Dataset excerpts
_____
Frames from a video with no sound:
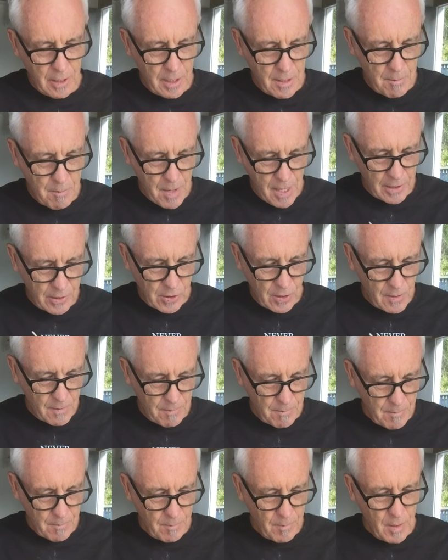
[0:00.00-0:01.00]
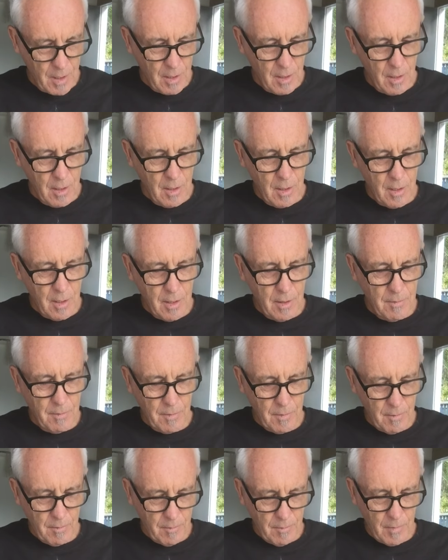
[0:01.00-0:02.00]
can imagine,
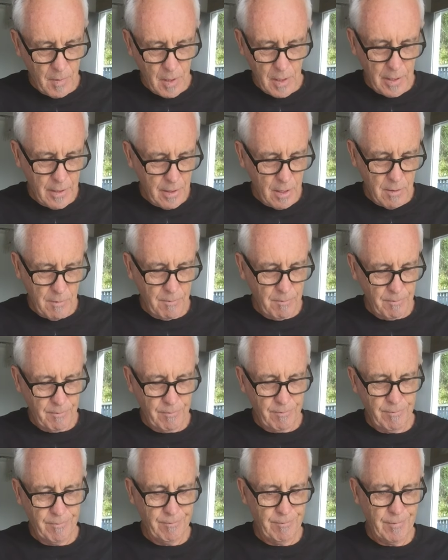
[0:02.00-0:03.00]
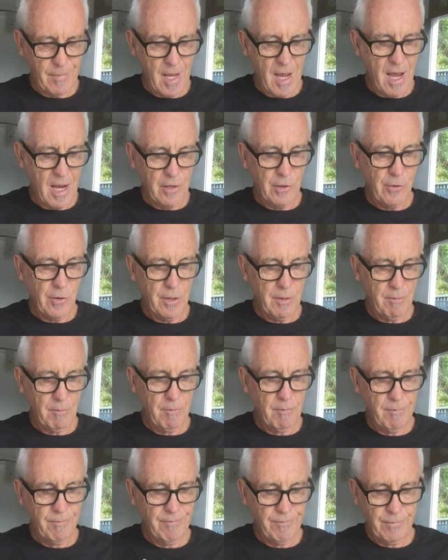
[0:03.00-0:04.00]
I don't know, 100,
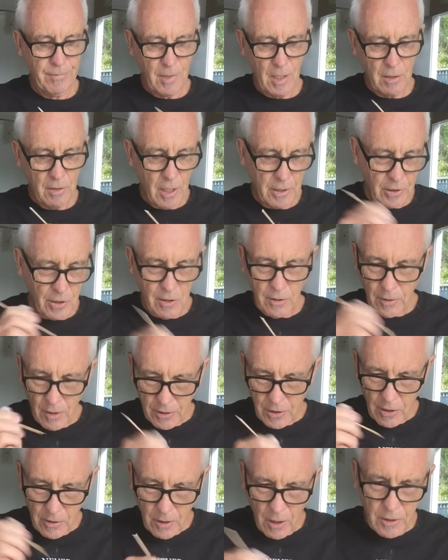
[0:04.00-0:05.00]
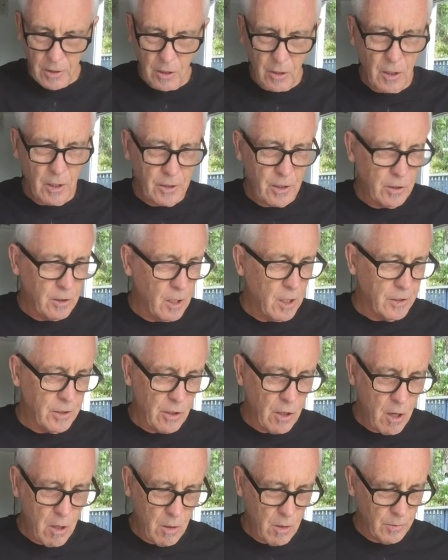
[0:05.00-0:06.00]
lots and lots and lots and lots and
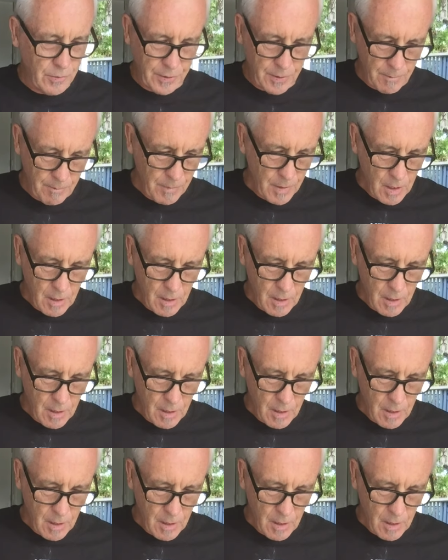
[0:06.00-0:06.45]
lots of holes.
_____
EXERCISE AIM:
Write each line exactly as it appears, from the line that holds "[0:01.00-0:02.00]" through the closing line of the data above, and leave every picture out.

ANSWER SECTION:
[0:01.00-0:02.00]
can imagine,
[0:02.00-0:03.00]
[0:03.00-0:04.00]
I don't know, 100,
[0:04.00-0:05.00]
[0:05.00-0:06.00]
lots and lots and lots and lots and
[0:06.00-0:06.45]
lots of holes.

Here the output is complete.